• YOUR TASK: What you output must match the entries exactly, apart from the pictures, which are left out.

• EXTRACTED MATERIAL:
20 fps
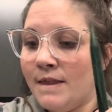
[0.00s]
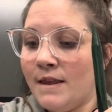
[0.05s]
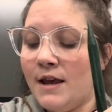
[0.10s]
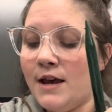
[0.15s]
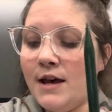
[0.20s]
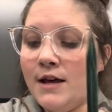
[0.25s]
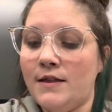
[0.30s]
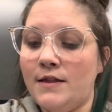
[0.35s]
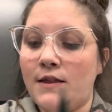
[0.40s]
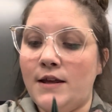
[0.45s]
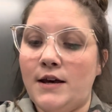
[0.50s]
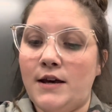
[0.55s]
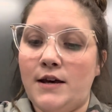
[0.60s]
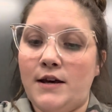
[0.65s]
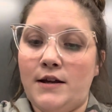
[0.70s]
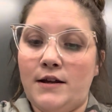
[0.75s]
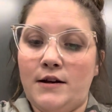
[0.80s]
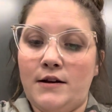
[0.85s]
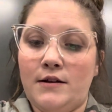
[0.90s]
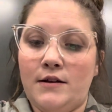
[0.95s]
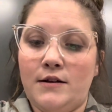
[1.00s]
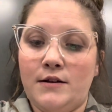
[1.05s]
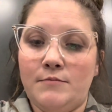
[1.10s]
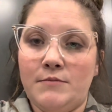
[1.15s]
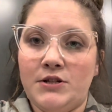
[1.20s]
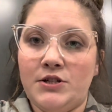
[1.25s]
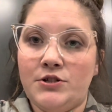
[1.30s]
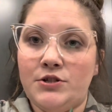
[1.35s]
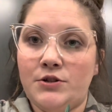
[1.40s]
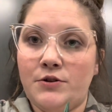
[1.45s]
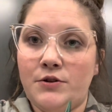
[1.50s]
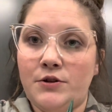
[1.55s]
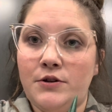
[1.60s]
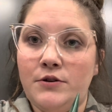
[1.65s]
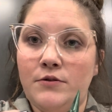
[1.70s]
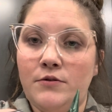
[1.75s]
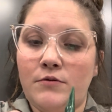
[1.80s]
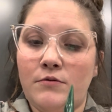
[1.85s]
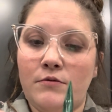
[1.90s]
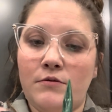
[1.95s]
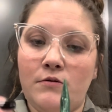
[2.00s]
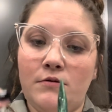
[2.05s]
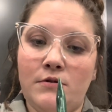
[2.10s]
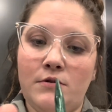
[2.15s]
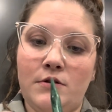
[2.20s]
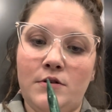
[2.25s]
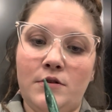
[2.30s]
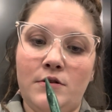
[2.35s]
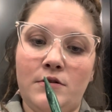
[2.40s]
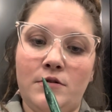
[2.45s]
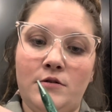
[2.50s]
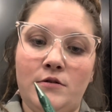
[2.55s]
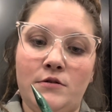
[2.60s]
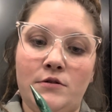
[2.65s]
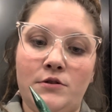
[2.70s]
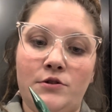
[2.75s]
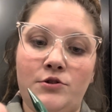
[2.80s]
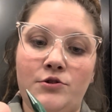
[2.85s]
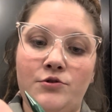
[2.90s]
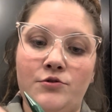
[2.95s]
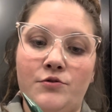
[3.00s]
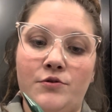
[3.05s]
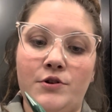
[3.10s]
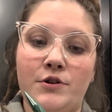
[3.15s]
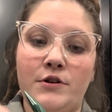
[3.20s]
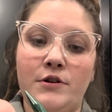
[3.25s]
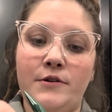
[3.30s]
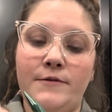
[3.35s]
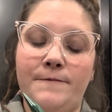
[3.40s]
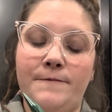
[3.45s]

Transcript: and then let me show you shorter,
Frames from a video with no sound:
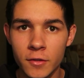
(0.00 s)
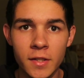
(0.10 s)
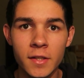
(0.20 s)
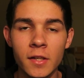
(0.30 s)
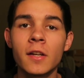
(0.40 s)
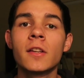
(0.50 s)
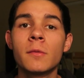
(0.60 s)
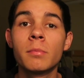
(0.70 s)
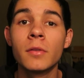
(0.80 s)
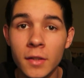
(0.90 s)
For Cynthia, can
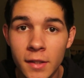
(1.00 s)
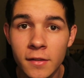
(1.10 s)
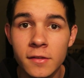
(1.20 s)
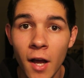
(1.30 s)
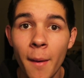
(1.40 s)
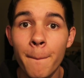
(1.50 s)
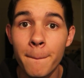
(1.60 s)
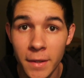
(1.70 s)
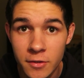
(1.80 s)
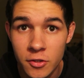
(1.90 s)
you please stop
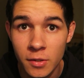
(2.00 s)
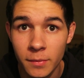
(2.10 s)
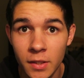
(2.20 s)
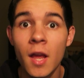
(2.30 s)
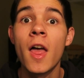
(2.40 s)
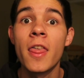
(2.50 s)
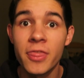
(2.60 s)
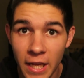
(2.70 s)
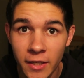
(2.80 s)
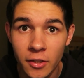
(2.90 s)
messaging me?
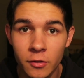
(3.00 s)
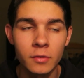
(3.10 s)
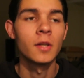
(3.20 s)
Thank you.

• RESULT OF THIS EXERCISE:
20 fps
[0.00s]
[0.05s]
[0.10s]
[0.15s]
[0.20s]
[0.25s]
[0.30s]
[0.35s]
[0.40s]
[0.45s]
[0.50s]
[0.55s]
[0.60s]
[0.65s]
[0.70s]
[0.75s]
[0.80s]
[0.85s]
[0.90s]
[0.95s]
[1.00s]
[1.05s]
[1.10s]
[1.15s]
[1.20s]
[1.25s]
[1.30s]
[1.35s]
[1.40s]
[1.45s]
[1.50s]
[1.55s]
[1.60s]
[1.65s]
[1.70s]
[1.75s]
[1.80s]
[1.85s]
[1.90s]
[1.95s]
[2.00s]
[2.05s]
[2.10s]
[2.15s]
[2.20s]
[2.25s]
[2.30s]
[2.35s]
[2.40s]
[2.45s]
[2.50s]
[2.55s]
[2.60s]
[2.65s]
[2.70s]
[2.75s]
[2.80s]
[2.85s]
[2.90s]
[2.95s]
[3.00s]
[3.05s]
[3.10s]
[3.15s]
[3.20s]
[3.25s]
[3.30s]
[3.35s]
[3.40s]
[3.45s]

Transcript: and then let me show you shorter,
Frames from a video with no sound:
(0.00 s)
(0.10 s)
(0.20 s)
(0.30 s)
(0.40 s)
(0.50 s)
(0.60 s)
(0.70 s)
(0.80 s)
(0.90 s)
For Cynthia, can
(1.00 s)
(1.10 s)
(1.20 s)
(1.30 s)
(1.40 s)
(1.50 s)
(1.60 s)
(1.70 s)
(1.80 s)
(1.90 s)
you please stop
(2.00 s)
(2.10 s)
(2.20 s)
(2.30 s)
(2.40 s)
(2.50 s)
(2.60 s)
(2.70 s)
(2.80 s)
(2.90 s)
messaging me?
(3.00 s)
(3.10 s)
(3.20 s)
Thank you.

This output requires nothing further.